Insitekaltim, Samarinda — Erma Handayani atau yang akrab disapa Mbi membuktikan bahwa dunia balap Formula 1 bukan semata ranah kaum pria. Meski berprofesi sebagai ibu rumah tangga, Mbi dikenal piawai mengulas berbagai aspek F1, mulai dari strategi balapan, regulasi teknis, hingga karakter sirkuit yang kerap luput dari perhatian penonton awam.
Ketertarikannya pada dunia balap telah tumbuh sejak era 1980-an. Kebiasaan sang ayah yang mengajaknya menonton berbagai ajang balap sejak kecil menjadi awal kecintaannya pada olahraga adu cepat tersebut. Seiring waktu, ketertarikan itu berkembang dan mengantarkannya dikenal sebagai salah satu penggemar Formula 1 yang disegani di kalangan pencinta balap mobil.

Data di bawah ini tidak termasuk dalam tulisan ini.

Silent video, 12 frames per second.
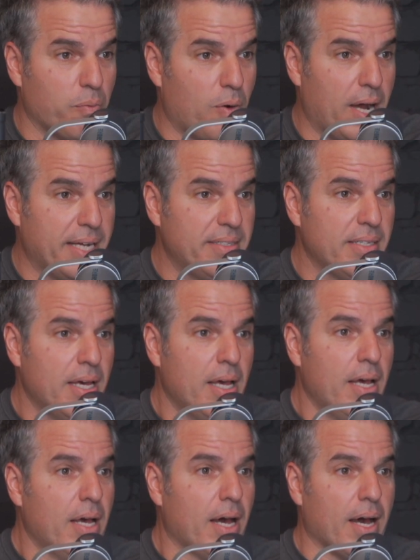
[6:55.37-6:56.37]
wines. Yep.
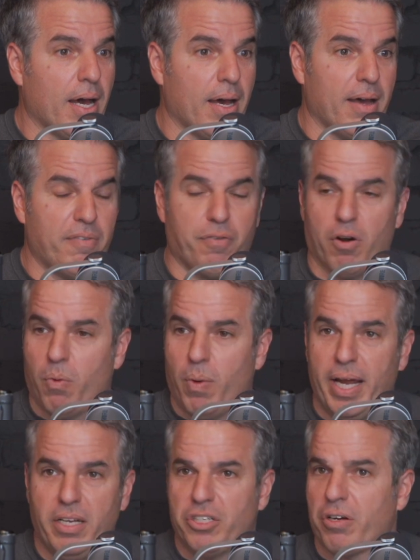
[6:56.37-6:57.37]
Uh, for a
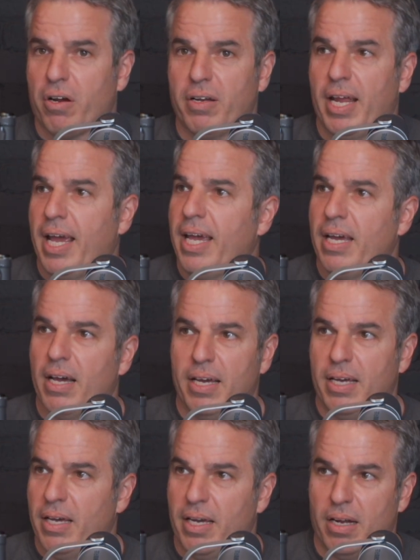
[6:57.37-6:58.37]
white Chardonnay
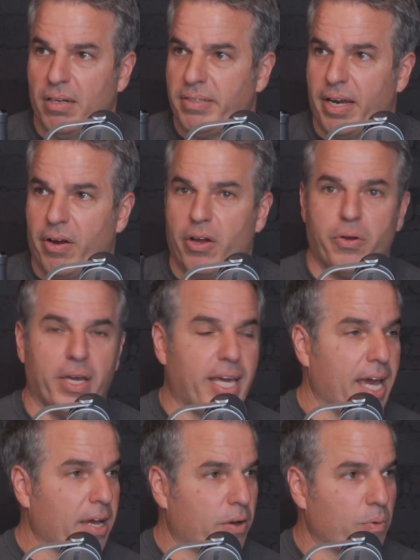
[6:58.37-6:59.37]
in Ontario, you
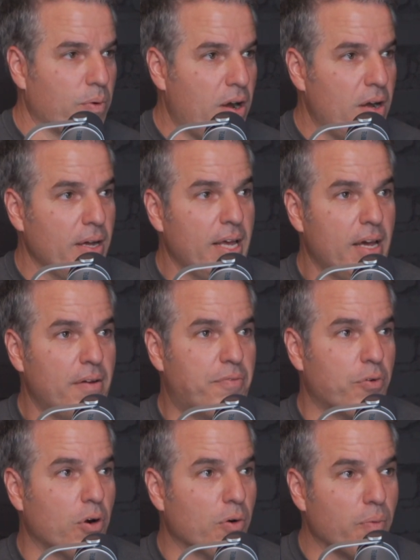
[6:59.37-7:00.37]
can't go wrong.
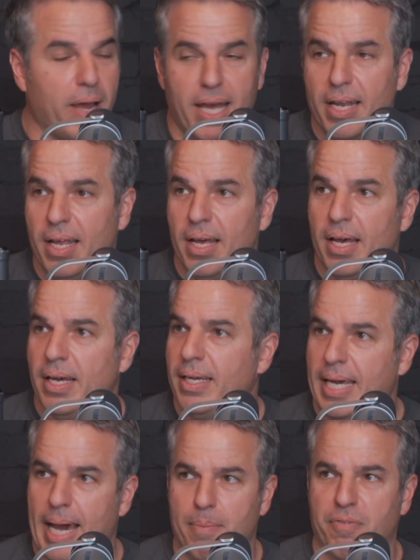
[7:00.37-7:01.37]
For a red,
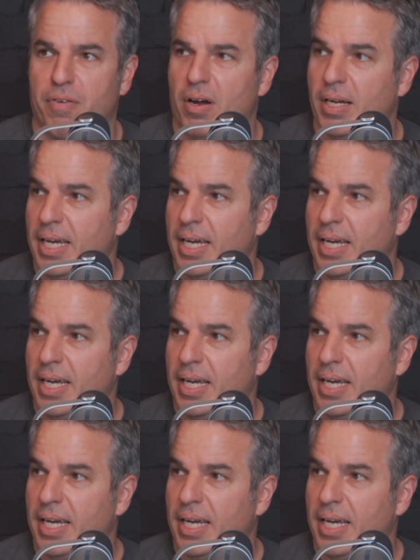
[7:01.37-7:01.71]
Cab Franc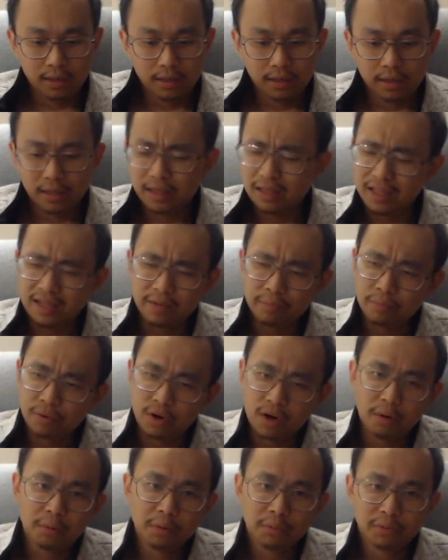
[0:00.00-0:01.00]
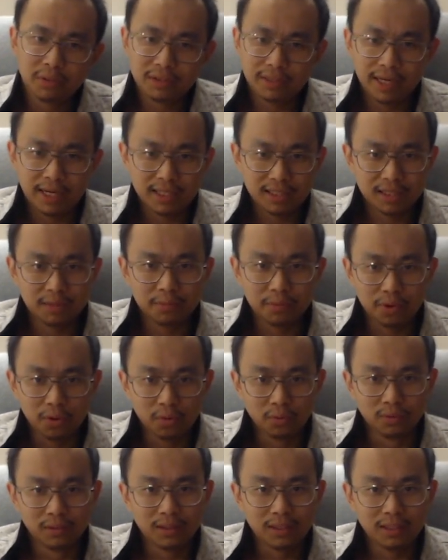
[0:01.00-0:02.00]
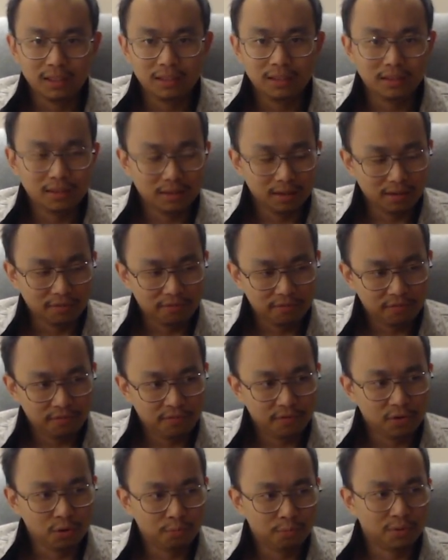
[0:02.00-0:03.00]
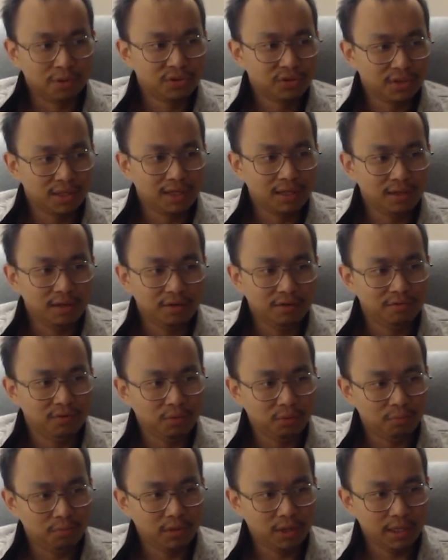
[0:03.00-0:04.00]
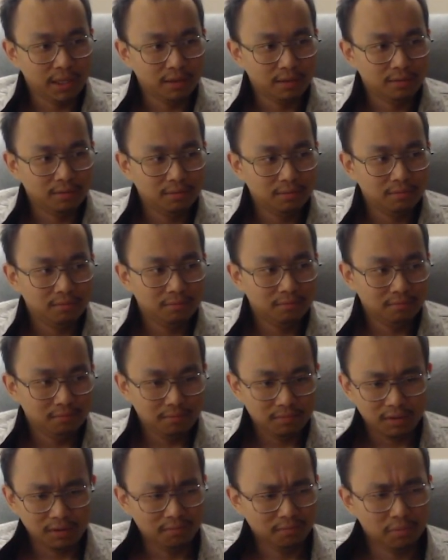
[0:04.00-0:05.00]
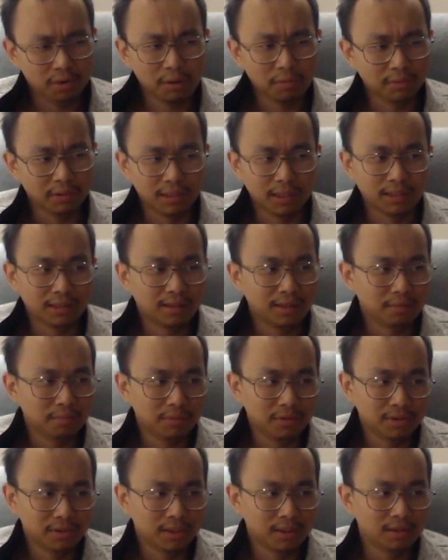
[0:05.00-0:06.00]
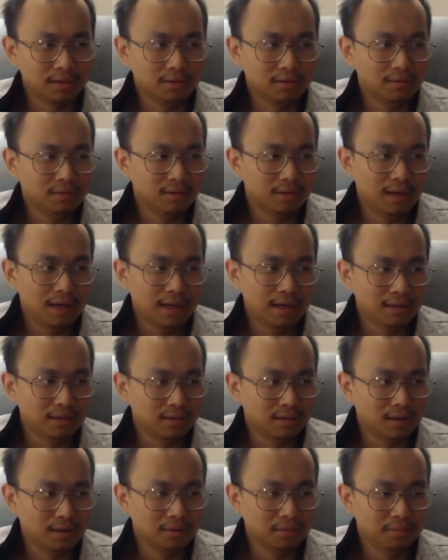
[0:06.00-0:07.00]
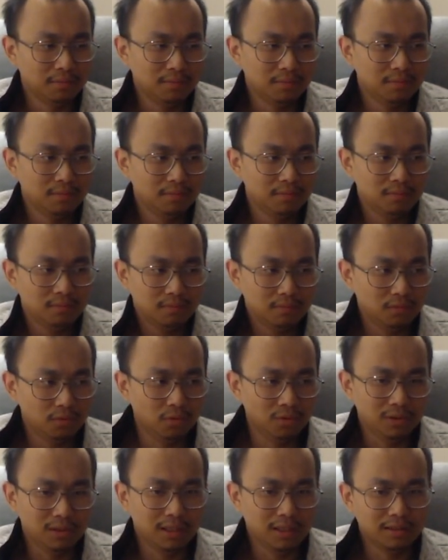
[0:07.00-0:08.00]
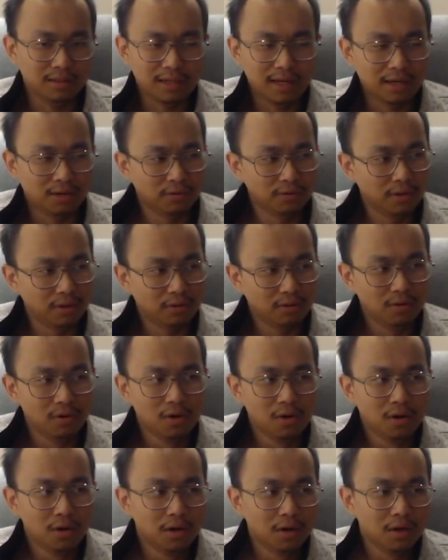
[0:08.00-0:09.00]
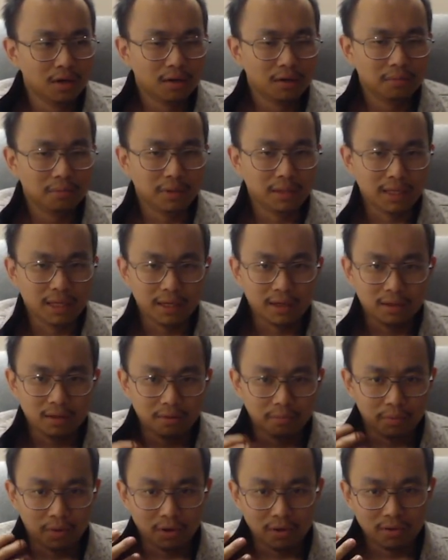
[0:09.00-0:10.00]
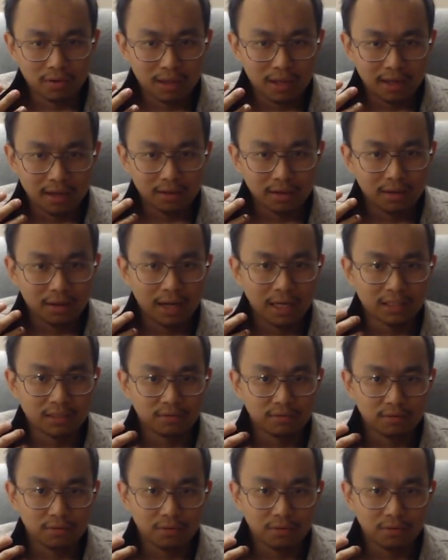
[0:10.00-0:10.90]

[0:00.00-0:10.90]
It probably takes up only a few percent of your brain, probably like 10% at a time or less, I don't know. But like the part that has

“Dulu hanya tahu itu mobil balapan, belum paham soal teknologi atau mahalnya. Tapi rasanya sudah senang,” ujar Mbi Sabtu, 13 Desember 2025.
Memasuki pertengahan 1980-an, Mbi mulai mengenal Formula 1 secara lebih mendalam. Antusiasmenya semakin menguat saat menyaksikan kemunculan Ayrton Senna pada 1984. Keberhasilan Senna menyaingi pembalap senior seperti Alain Prost, meski dengan mobil yang dinilai kurang kompetitif, memunculkan rasa ingin tahu yang besar dalam dirinya.
“Dari situ saya mulai bertanya, apa sebenarnya yang membuat pembalap itu bisa seperti itu? Apa yang ada di dalam mobil dan apa yang ada di dalam dirinya,” tuturnya.
Di tengah keterbatasan akses siaran kala itu, Mbi tetap setia mengikuti F1 melalui tayangan ulang dan cuplikan balapan di TVRI. Ia juga rajin membaca ulasan balapan di surat kabar, yang mengupas jalannya lomba secara detail, mulai dari strategi tim hingga manuver di lintasan.
Perkembangan teknologi penyiaran tidak mengurangi kesetiaannya. Bahkan, saat harus menggunakan parabola dan memperbaikinya sendiri demi menangkap siaran, Mbi rela melakukannya agar tidak melewatkan satu balapan pun.
Bagi Mbi, Formula 1 bukan sekadar tontonan, melainkan rangkaian cerita panjang yang saling terhubung dari satu musim ke musim berikutnya. Ketertarikannya pun meluas ke aspek teknis, seperti regulasi, karakter sirkuit, setelan mobil, hingga data telemetri.
Ferrari menjadi salah satu tim yang mendorongnya mempelajari F1 lebih dalam, terutama ketika performa tim asal Italia tersebut mengalami pasang surut pada era 1990-an.
“Justru karena Ferrari sedang sulit, saya jadi ingin tahu apa penyebabnya,” katanya.
Seiring berkembangnya media digital, Mbi juga aktif berbagi pemahaman seputar Formula 1 melalui media sosial, khususnya akun TikTok milik anaknya. Melalui platform tersebut, ia kerap menjelaskan berbagai isu F1 yang tengah ramai diperbincangkan, mulai dari regulasi, insiden balapan, hingga keputusan steward, dengan pendekatan edukatif dan netral.
Menurut Mbi, edukasi tersebut penting agar masyarakat tidak hanya melihat F1 dari hasil akhir, tetapi juga memahami proses serta aturan yang melatarbelakanginya. Penjelasan yang utuh, menurutnya, dapat meminimalkan kesalahpahaman dan spekulasi berlebihan di kalangan penggemar.
Kecintaan terhadap Formula 1 juga mewarnai kehidupan keluarganya. Nama “William” menjadi simbol tersendiri, terinspirasi dari era kejayaan tim Williams, dan kemudian digunakan sebagai nama cucunya.
Hingga kini, Mbi dikenal sebagai penggemar Formula 1 yang memahami balapan secara menyeluruh. Ia mampu membaca potensi mobil sejak grid start, memprediksi jalannya lomba, hingga menjelaskan regulasi secara lugas dan edukatif, meski memilih tetap netral di tengah fanatisme penggemar.
Bagi Mbi, Formula 1 bukan sekadar olahraga, melainkan perjalanan panjang yang telah menjadi bagian dari hidupnya selama puluhan tahun.